The Plattsburgh State Student Association Constitution has been approved by the executive council and the student Senate after multiple rounds of revision, and now the document will be presented before PSUC students on the Nov. 10 electoral ballot.
Students will have the opportunity to vote for who they think will best lead the next legislation into the future; whether the SA fee should remain mandatory, affecting all SA-funded clubs and organizations; and whether to institute the approved draft of the Constitution.
For the past few weeks in executive council and Senate meetings, the Constitution Revision Committee — a group of three students — has been tasked with drafting the existing Constitution into a more practical document. Multiple drafts have been presented, and both the executive council and the Senate have proposed changes they have seen fit.
Student Association Chief Justice Adam Saccardi, SA President Kevin Clayton and student Senator Tyler Hargraves all constitute the aforementioned committee that has been working on the Constitution.
Saccardi said he has done all he can do and that he will be talking to students about the Constitution and the upcoming referendums. However, he said he is simply one person, and this is a job for the entire Student Association.
“One person is capable of explaining to a board of 15 or a board of seven my ideas and why I think the Constitution was good, but I am incapable of convincing 6,000 students on my own,” Saccardi said. “For that, it is the duty of the whole Student Association to go out and inform the students why they should vote for the Constitution.”
SA Adviser Jacob Avery said before Wednesday’s Senate meeting that the committee had spent 35 hours speaking about the Constitution.
Both Saccardi and Hargraves said the committee’s time drafting the Constitution would at least double the 35 hours spent speaking about it.
“Anyone who’s concerned that we haven’t given this quite a lot of thought and consideration, rest assured, we’ve bashed our heads against this document to the umpteenth degree,” Saccardi said. “I think it’s a very solid document. I think that everyone’s ideas have been addressed. It’s substantially different than what we’ve presented back in April of last year — substantially different — and it’s much better.”
Clayton said the U.S. Constitution has survived for so long because of its elasticity.
It prescribes the general structure for government, how things will be done, the general powers and leaves smaller details to subsequent legislation, to laws passed by Congress,” he said. “It tries to outline structure and serve as sort of a contract between the people and the government, outlining proudly what they can and can’t do. We tried to adopt a similar system.”

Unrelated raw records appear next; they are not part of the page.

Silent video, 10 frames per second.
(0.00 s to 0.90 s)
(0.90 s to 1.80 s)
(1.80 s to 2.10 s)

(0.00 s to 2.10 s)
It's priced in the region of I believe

Clayton said that, up to this point, the SA Constitution has been very rigid in outlining and defining the nature of each position, but he said this has led to some differences of opinion regarding “one sentence in the — what is currently a 20-plus-page document.”
He said that revising the Constitution is a “massive undertaking” and that it has consumed the bulk of SA meetings this semester.

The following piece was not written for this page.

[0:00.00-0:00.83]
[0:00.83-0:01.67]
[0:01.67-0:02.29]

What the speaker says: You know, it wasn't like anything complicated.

SA Vice President of Finance Jessica Rappaport said she is “content” with the way the final draft of the Constitution turned out, and she believes that this is a sign of progress.
“I was very much against the idea that the judicial branch should handle matters that they don’t necessarily know anything about, and that was rectified in this version,” Rappaport said. “It’s going to make the Student Association a lot more efficient, a lot more clean-cut, and it’ll solve a lot of our issues.”
Special elections in particular have been a problem. When a change needs to be made, the SA must hold a special election so students may vote on the proposed change. This process is a required the SA Constitution.
There has been a concern among SA members that holding a large number of special elections could hinder student interest in the general election that takes place annually in November, especially one like this year, in which two-thirds of student voters must vote affirmatively for the proposed changes to the Constitution and whether the SA fee should remain mandatory. The new Constitution would allow for more internal freedom from within the SA so the student body would not be burdened by repeated special elections.
“I have run in two special elections and one general election, and I think, while I’m grateful for those opportunities in the special elections, they’re very burdensome, and the students get sick of hearing from us saying, ‘Vote, vote,’ because it’s a lot,” Rappaport said.
She said that when she was a sophomore, she and other SA members pushed for this change to take place, and now, in her senior year, those changes are on the horizon and beginning to take shape.
“That’s pretty cool to see,” she said.